Work you don't want to do can lead you to find other work, sometimes to a perverse degree. Right now I'm avoiding the intense and repetitive work of evaluating student work before final grades are due next Monday.
And what I've chosen to do instead is work I could easily have avoided entirely. There are a dozen students graduating this December, and we're holding our usual banquet for them and their families this Friday. At the May version of this banquet, when the numbers of graduates have sometimes reaches eighty or nine in recent years, my boss gives an address. Several years ago, he asked me to take over giving the address in December, to give him a rest from speaking and often giving the same talk twice a year.
We're not going to have any December banquets after next year; the size of our entering classes have dwindled by a third due to scholarship cuts, and the winter graduating cohort will be able to be counted on one hand. Those graduates will be invited to the May banquet in the same calendar year. And so I've got only a couple more of these talks to give, and coincidentally a couple of talks already written that work in pretty much any year.

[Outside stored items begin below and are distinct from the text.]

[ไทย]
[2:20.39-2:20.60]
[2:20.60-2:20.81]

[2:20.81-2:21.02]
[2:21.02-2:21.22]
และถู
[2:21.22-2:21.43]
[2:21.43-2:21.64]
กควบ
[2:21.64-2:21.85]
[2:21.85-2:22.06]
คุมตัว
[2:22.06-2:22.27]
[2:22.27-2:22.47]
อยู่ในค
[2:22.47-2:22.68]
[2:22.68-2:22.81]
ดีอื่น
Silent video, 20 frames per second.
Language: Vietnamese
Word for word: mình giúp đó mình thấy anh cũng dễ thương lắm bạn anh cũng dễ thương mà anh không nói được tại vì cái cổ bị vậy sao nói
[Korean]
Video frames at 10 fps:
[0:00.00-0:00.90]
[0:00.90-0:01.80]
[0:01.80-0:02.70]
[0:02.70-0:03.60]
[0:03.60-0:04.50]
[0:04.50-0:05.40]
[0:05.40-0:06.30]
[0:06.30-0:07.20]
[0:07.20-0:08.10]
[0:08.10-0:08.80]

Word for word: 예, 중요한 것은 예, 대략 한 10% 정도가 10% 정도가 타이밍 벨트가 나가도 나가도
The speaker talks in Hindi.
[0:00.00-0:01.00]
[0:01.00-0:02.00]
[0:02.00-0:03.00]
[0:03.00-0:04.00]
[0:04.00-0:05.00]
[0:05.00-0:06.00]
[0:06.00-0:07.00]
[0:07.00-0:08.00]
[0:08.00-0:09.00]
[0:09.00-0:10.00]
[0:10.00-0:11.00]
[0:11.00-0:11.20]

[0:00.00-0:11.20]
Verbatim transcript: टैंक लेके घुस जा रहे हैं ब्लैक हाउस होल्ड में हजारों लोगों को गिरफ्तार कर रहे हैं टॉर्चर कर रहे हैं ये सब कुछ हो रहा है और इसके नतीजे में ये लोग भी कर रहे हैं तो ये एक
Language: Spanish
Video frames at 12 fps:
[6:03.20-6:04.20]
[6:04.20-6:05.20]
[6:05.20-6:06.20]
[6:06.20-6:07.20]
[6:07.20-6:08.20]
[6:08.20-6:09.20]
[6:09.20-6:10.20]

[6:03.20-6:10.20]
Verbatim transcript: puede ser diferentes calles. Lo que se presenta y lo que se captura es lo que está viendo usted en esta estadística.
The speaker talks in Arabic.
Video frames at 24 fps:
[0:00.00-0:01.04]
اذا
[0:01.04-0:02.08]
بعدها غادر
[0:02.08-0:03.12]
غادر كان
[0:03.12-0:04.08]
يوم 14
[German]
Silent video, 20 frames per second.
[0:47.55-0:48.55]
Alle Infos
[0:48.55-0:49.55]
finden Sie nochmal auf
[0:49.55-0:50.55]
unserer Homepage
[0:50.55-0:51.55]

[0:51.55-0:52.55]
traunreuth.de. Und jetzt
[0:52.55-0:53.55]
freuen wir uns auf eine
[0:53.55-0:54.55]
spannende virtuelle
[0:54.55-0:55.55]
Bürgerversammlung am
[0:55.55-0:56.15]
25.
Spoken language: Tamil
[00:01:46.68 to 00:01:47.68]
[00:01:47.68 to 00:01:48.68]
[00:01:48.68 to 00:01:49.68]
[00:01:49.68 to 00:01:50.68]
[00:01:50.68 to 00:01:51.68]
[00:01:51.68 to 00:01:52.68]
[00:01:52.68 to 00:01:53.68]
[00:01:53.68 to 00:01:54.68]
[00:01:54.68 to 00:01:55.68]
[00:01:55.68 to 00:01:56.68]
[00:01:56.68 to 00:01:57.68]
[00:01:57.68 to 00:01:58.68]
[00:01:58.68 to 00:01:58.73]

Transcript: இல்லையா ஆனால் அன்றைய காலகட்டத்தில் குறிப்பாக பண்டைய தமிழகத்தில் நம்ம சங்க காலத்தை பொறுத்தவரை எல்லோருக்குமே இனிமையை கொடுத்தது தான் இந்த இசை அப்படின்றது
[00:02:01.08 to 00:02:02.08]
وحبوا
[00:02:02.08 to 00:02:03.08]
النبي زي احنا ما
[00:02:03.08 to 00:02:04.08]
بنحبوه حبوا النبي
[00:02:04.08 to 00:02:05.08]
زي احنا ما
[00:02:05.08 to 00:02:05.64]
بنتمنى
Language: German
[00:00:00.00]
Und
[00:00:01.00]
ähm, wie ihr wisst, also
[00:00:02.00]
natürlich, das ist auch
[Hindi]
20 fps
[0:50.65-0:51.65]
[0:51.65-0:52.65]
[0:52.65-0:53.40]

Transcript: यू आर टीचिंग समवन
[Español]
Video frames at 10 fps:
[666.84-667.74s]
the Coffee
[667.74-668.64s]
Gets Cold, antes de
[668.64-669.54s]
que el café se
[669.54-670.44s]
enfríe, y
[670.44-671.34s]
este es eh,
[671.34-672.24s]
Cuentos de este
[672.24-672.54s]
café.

You see where this is going. Instead of grading, I'm writing a new address. In fact, I've probably done this same thing two or three times before during my time in this role. I tell myself it's because I've got something new to say, or some thought I want to get out of my head and into a more coherent form. This year I'm trying to coalesce some of the thoughts about quality that my seniors and juniors in the past two semesters have expressed in their final presentations, and give them back to the students in a form that will let them see the collection whole.
But really my writing comes from the same impulse that leads us to clean our homes, or organize our desks, or rearrange our computer's document filing system. It's a way of putting off the work we don't want to do at the moment without giving up on working altogether. Work that doesn't actually have to be done at all, let alone that second, is the purest form of avoidance.